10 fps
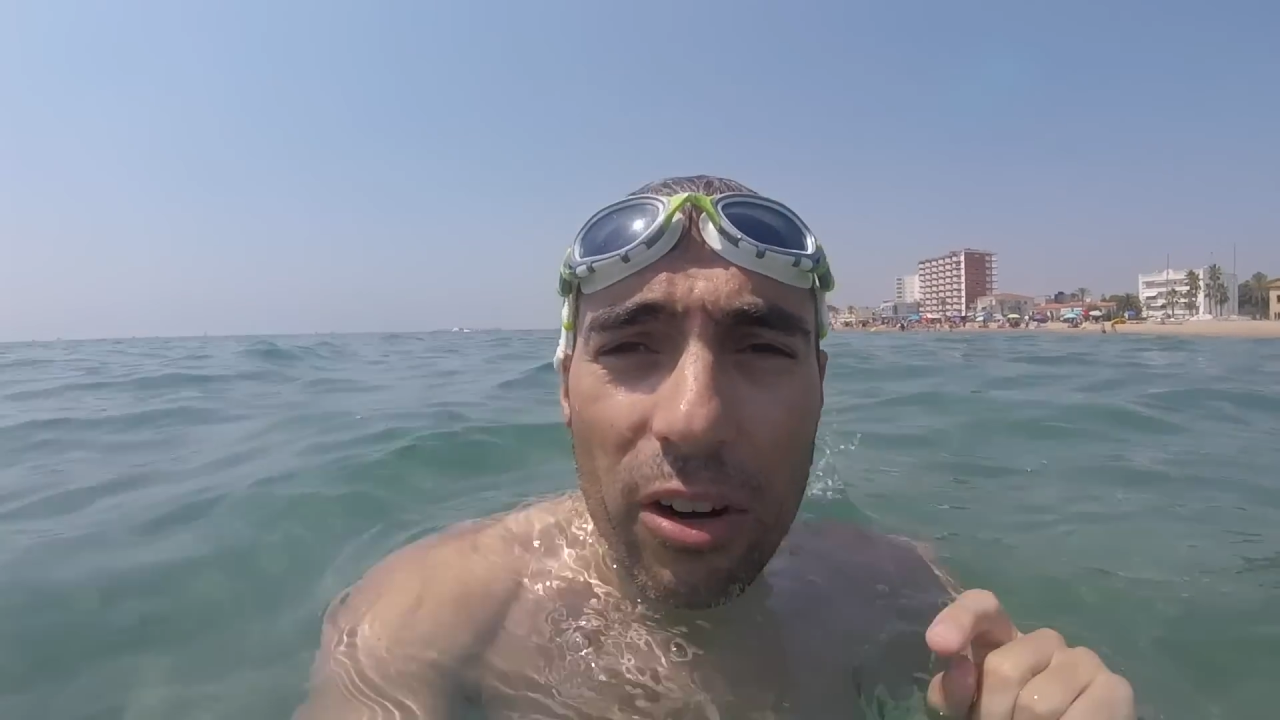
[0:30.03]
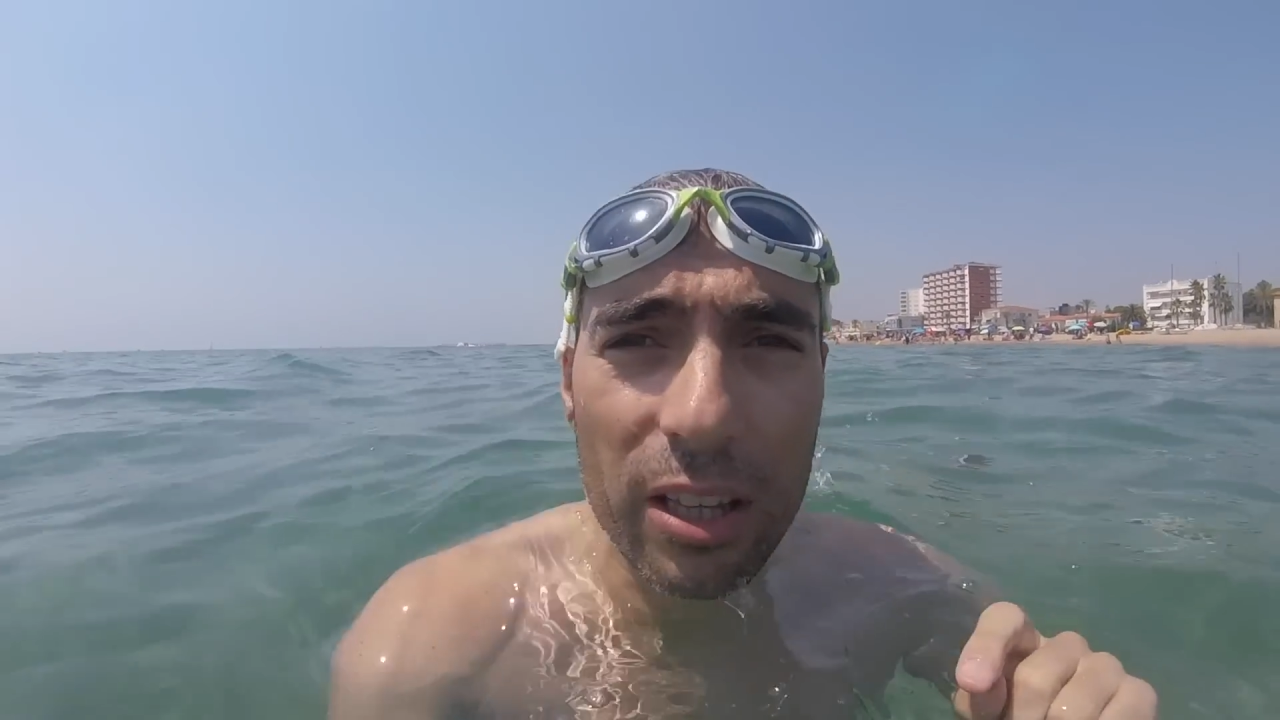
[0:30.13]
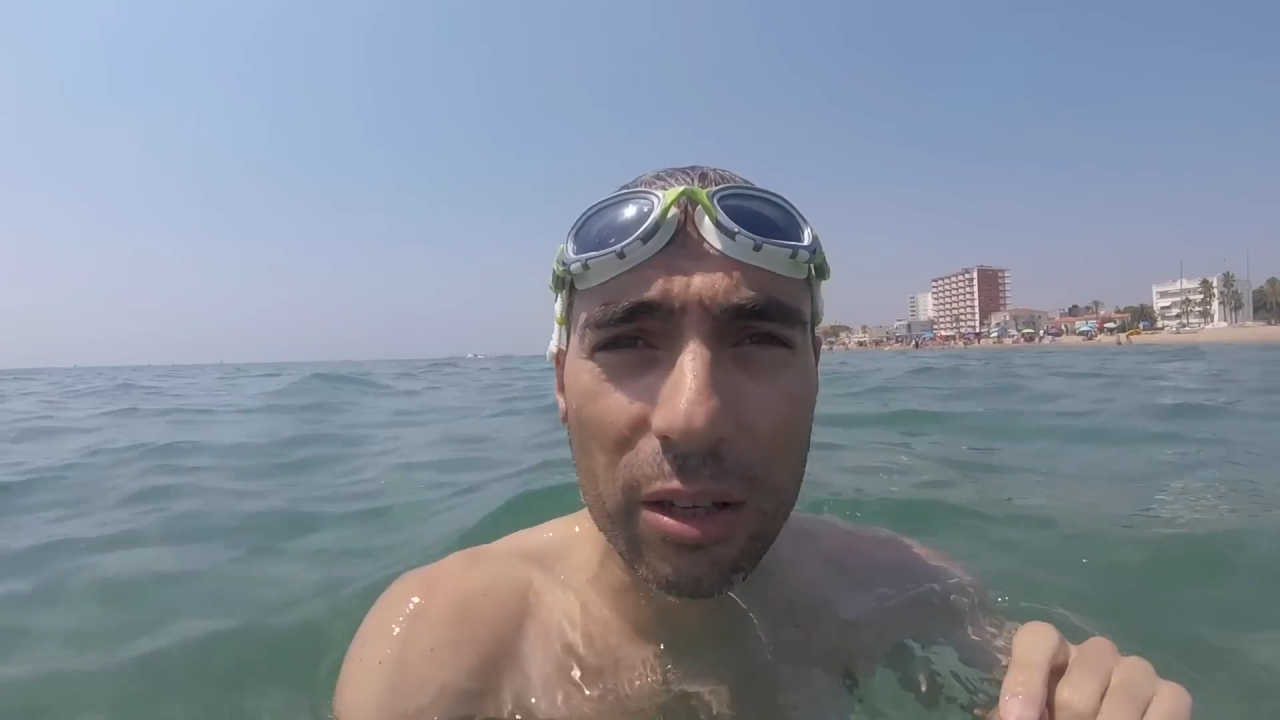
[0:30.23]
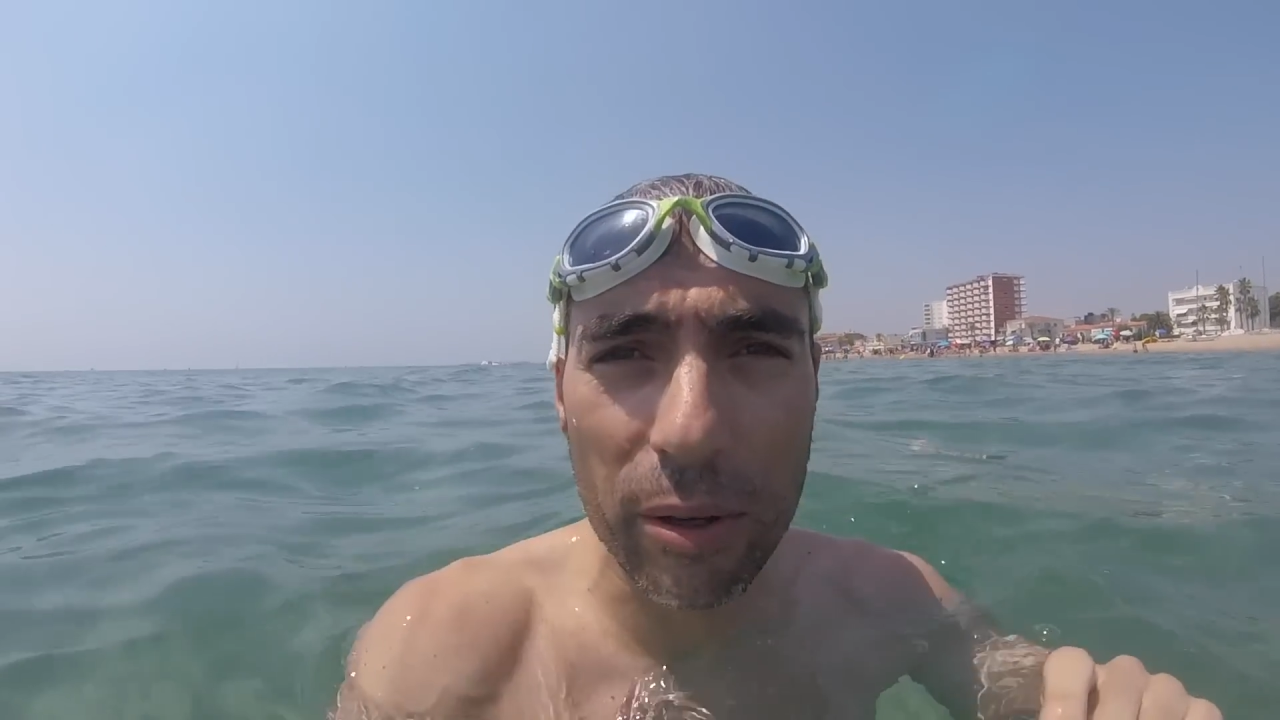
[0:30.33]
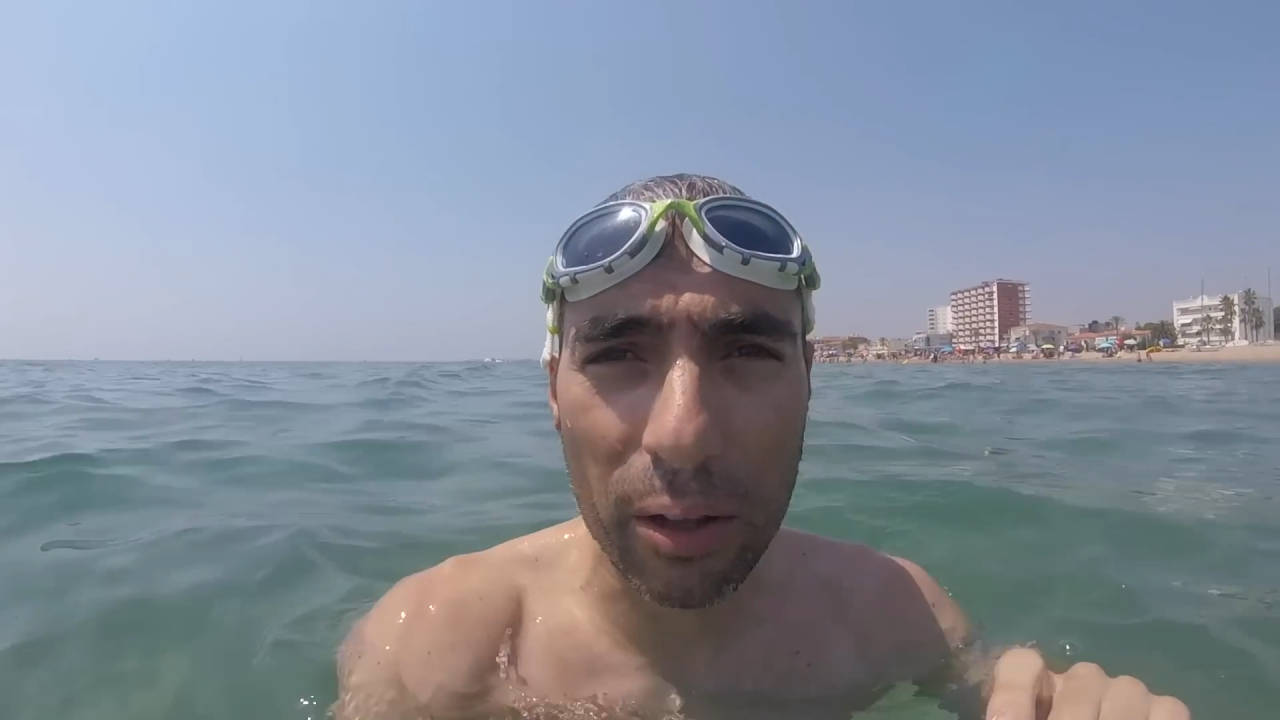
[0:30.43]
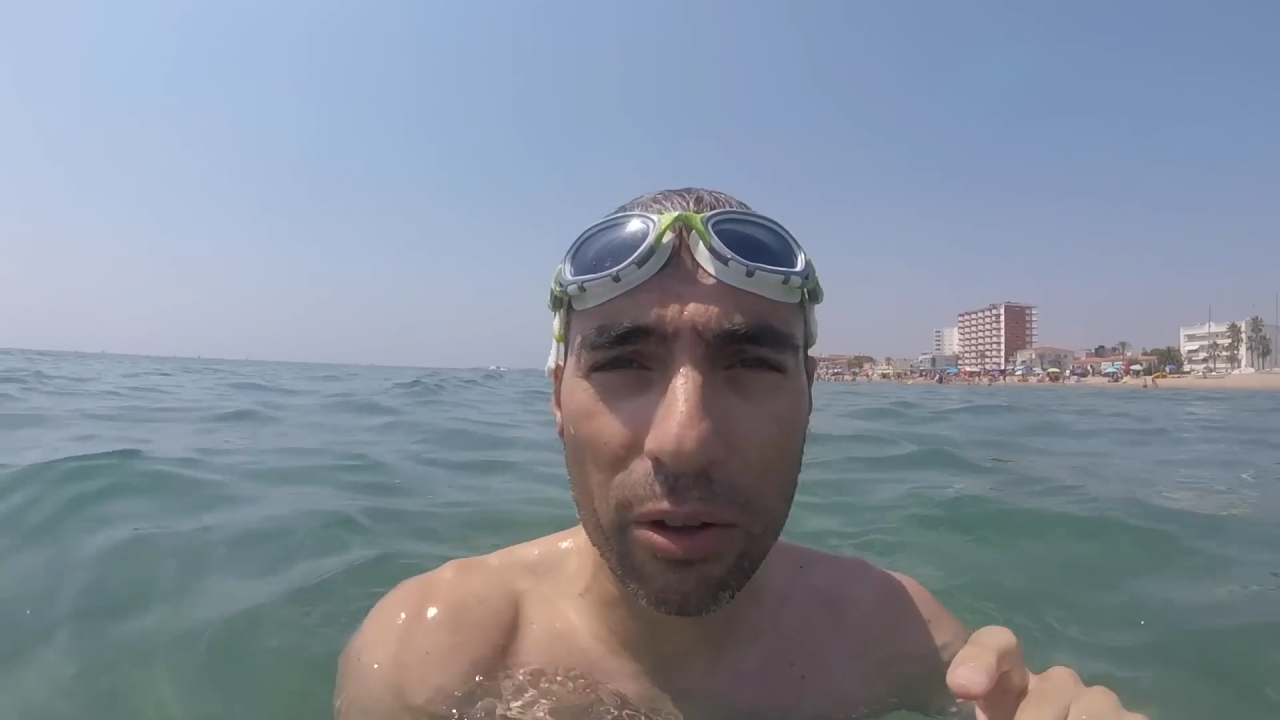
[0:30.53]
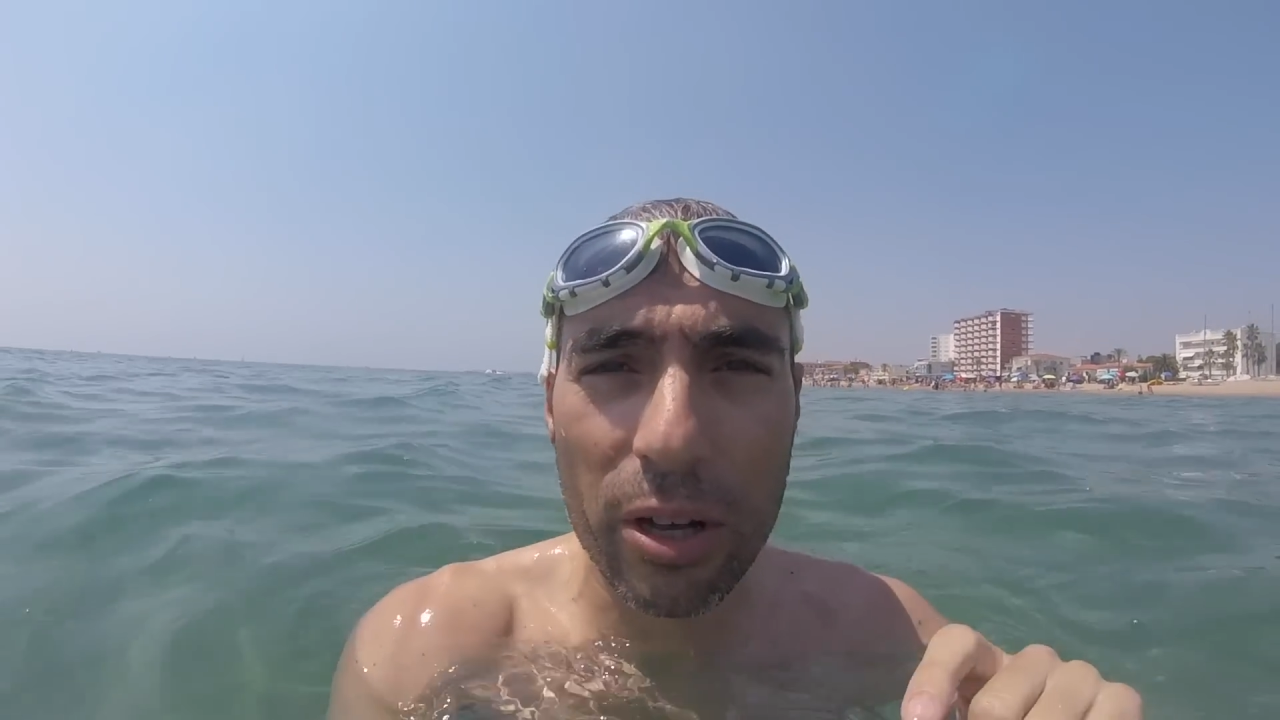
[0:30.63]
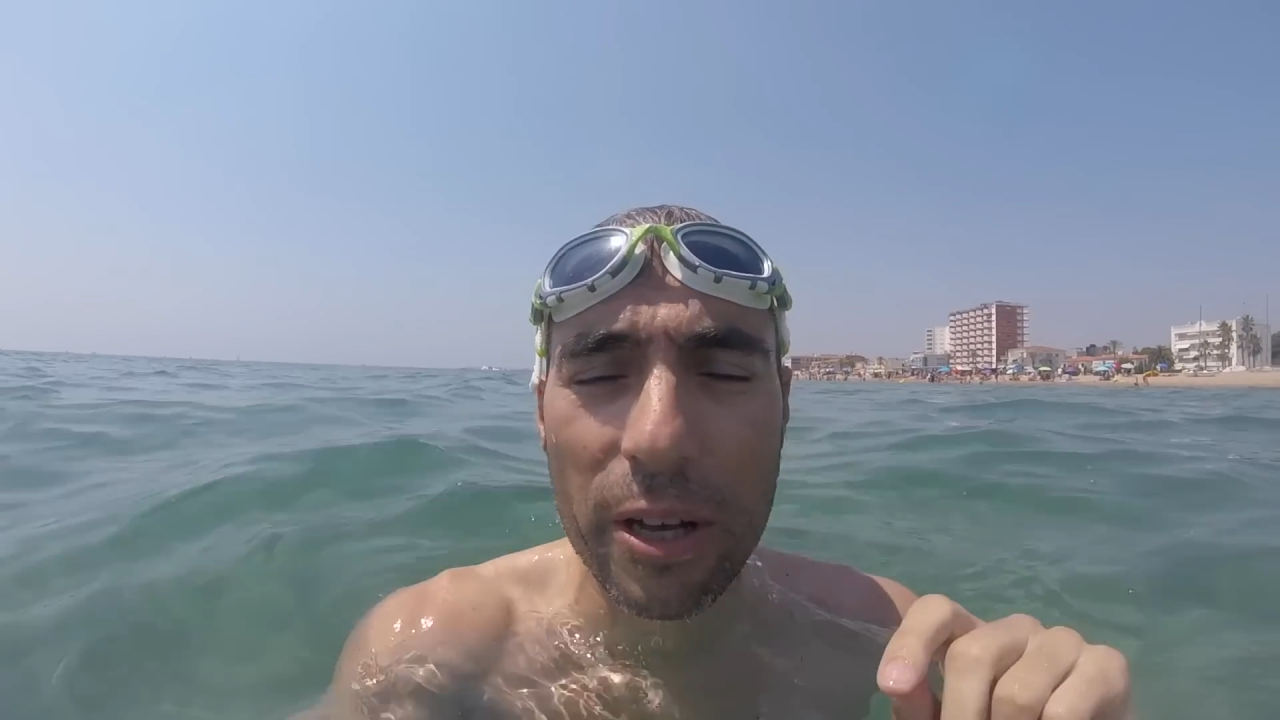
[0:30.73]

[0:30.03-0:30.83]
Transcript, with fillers: activado.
☆ ☆ ☆ ☆ ☆
#### Your task:
Your answer must be an exact transcription of every entry, minus the pictures.

#### Result of this exercise:
10 fps
[0:30.03]
[0:30.13]
[0:30.23]
[0:30.33]
[0:30.43]
[0:30.53]
[0:30.63]
[0:30.73]

[0:30.03-0:30.83]
Transcript, with fillers: activado.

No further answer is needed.